Oscar during a maths lesson

As I was working through the account he gave me of the creation of man, I noticed something I hadn’t caught at the time. Playing and replaying the audio, I made a discovery. When God formed Adam’s body from the dust of the ground, he also formed Eve’s body. He intended to breathe life into both of them. It seems God took a smoke break and accidentally breathed life into the man, and he came alive early! The man awoke and saw that the animals were male and female, but he was alone. Thus, it was necessary for God to create Eve from his rib. I was stunned to find this detail in there! I’ll need to check that I’ve understood it correctly, but the idea was developed over 5-6 sentences, so it wasn’t just a throwaway comment. So God can make mistakes? That’s an idea I’ll have to keep an ear out for to see if that comes up again.
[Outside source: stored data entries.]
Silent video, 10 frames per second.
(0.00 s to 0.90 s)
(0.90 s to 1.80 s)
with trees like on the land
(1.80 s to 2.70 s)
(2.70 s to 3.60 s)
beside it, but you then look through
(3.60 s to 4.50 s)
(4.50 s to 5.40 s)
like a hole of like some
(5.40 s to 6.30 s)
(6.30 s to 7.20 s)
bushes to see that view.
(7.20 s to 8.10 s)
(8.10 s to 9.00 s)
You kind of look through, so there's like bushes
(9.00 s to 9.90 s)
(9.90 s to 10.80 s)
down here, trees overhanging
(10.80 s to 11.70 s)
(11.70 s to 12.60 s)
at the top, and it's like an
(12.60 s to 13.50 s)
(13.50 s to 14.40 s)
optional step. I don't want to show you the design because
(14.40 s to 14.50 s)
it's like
It’s tiring work. One of the sessions where I asked this elder a third of the questions ran 58 minutes long. It took me about 3 hours today to listen through it all and note his answers to the questions in English. An hour-long recording is super intimidating and likely to never be listened to again. If the recording is broken up into individual questions with the answers annotated it becomes accessible for me and others later. It was a long session, but I’m sure I learned something, right? I must have.

Alongside this work, I’m drafting and checking some literacy readers. I had a session today talking about camels and how they store fat in their humps so they can survive in the desert. I’ve never tried to explain that before of course! These literacy books stretch my language skills and force me to try and say what is written. When speaking myself, it’s easy to avoid things like that and just stick to simpler sentences.

In other news, Oscar is back to school this week. He’s started year 2. On the whole, I think he’s enjoying it, but it does mean Alice and Millie need to learn to entertain themselves while Mum is teaching.

Oscar starts year 2

1 Comment

Lois S. · 02/08/2024 at 1:14 am

Thanks for sharing. I appreciate your careful study and work to understand the culture, the language, and the Kovol thinking. We have friends that have gone to another island country (on their own, no mission board) and are starting to try to share the gospel in English right away, while simultaneously learning their Pidgin, and a tribal language, and having theology classes, in English. Some things they encounter sound to me like possible cargo cult thinking, and I wonder what the lasting fruit will be.